You seem to have described many of those who "administrate" our city .
daily
So true..........somehow, I doubt this trend can be reversed because the source of the problem lies with the HK parents...........and, these parents are never going to change.
johnyuan
Not belittling to the research and recommendation, I add too that children’s lack of parietal’s proper care is more of the source in creating problematic youngsters. Perhaps Chinese population has always been out-numbering resources and opportunities; it is part of Chinese culture to be competitive. Hong Kong’s competitive education system has years of history. The two generations of self-centered and inflated children are the result of lack and/or proper care by parents. Hong Kong people has entrusted childcare to their domestic help. It is not only improper as there is no substitute for childcare but by parents. In a two-bread earner economy, Hong Kong people has been choosing childless.
Greenwash
Might be true but not isolated to Hong Kong. I have heard from friends in many countries that today's generation of twenty somethings have a hugely inflated idea of what they should get, from jobs and money to government entitlements, all without much work. I have seen and heard of so many examples of new graduates asking for double the market rate in terms of salary and actually believing this is what they deserve, plus benefits, lots of holiday time, etc. Maybe by age 30, reality will have sunk in.
Dai Muff
She may have a point. But on the other hand, old people have been saying this about kids since the Stone Age.
nahtk
I cannot agree more and I am worry that in reality, the situation is even worse. Similar traits are found among local undergraduate students already. Just visit the open day of every tertiary institutions, and monster parents with over-confidence youngsters are everywhere. The figures of undergraduate students committed criminal acts are gradually increasing.
Most local youngsters are not willing to work hard, comparing with their non-local and mainland counterparts, and complained that chances and scholarships are given to non-local students unfairly. Judging from the attitudes and efforts devoted by our local youngsters, they are more problematic as they do not realize that it's their own problems which contributed to their poor achievement. Nevertheless, they will join the workforce soon. Good luck our fellow employers.
batwong
" Action must be taken. We don't want murders." Really ?
proudfit
BBC World does 'the papers' on their daily broadcast and they have had a field day with this one. Some of the BBC's observations and I agree:
1. Children behave badly ~ it is not a new trend and unlikely to be confined to Hong Kong.
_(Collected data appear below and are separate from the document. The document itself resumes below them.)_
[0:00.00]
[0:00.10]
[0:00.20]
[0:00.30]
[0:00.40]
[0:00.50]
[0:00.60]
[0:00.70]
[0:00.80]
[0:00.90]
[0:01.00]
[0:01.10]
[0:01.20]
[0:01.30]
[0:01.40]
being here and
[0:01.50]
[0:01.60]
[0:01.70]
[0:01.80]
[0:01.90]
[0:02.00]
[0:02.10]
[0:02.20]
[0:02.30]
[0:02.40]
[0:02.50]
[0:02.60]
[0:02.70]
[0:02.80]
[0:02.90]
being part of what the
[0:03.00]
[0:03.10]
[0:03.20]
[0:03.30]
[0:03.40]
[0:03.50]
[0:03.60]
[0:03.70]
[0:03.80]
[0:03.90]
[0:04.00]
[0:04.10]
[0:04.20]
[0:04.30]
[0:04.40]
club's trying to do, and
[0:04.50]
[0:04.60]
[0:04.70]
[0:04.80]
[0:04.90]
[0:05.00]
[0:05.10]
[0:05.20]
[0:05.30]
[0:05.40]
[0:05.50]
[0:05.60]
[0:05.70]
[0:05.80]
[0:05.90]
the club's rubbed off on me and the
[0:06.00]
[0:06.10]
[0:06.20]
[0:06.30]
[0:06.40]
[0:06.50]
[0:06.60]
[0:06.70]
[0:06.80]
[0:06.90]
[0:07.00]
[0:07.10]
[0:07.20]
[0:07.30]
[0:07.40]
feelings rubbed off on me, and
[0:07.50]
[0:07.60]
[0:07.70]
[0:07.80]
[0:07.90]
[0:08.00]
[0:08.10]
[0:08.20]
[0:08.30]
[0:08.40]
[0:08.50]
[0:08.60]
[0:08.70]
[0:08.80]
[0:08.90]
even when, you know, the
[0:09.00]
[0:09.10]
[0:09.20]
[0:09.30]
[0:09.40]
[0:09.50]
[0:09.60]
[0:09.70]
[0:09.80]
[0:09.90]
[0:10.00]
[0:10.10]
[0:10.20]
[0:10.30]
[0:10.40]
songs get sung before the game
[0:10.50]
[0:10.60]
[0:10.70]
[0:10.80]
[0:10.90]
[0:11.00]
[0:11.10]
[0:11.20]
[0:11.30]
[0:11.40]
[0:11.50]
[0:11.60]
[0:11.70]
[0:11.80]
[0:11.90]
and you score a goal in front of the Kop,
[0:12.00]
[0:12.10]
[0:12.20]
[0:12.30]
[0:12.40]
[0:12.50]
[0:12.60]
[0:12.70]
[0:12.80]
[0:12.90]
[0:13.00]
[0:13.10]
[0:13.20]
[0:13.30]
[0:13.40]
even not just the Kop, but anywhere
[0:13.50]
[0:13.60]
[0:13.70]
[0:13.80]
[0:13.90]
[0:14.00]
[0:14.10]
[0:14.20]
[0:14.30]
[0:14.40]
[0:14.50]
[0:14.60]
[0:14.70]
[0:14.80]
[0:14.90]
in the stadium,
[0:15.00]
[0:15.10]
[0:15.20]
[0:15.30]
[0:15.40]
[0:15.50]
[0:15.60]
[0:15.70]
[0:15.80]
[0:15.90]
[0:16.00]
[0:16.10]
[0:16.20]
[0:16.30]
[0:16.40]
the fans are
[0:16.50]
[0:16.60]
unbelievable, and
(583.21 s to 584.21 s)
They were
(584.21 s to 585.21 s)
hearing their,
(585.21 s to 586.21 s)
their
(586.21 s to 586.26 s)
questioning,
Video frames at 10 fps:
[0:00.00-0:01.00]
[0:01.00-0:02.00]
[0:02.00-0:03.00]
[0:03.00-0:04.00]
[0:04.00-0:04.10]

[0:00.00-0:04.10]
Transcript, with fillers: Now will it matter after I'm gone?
2. Parents have inflated views of their children ~ happens everywhere.
3. Whatever is this APSD measure and how do we know it has an validity beyond advancing Prof. Annis Fung's career?
4. Children get knocked down in their 20's quickly when they get away from school, mom and dad and join the workforce. They are difficult in the beginning but it doesn't last long or they don't last.
yty07
Agree. Besides monster parents, some child education experts also suggest parents trying not to blame their children, but always encourage them or emphasize the positive sides to give them more confidence to try new things. To some extend, the children only know what they are doing is right. To educate kids just right and timely is always a headache. Being a good parent needs a lot of wisdom.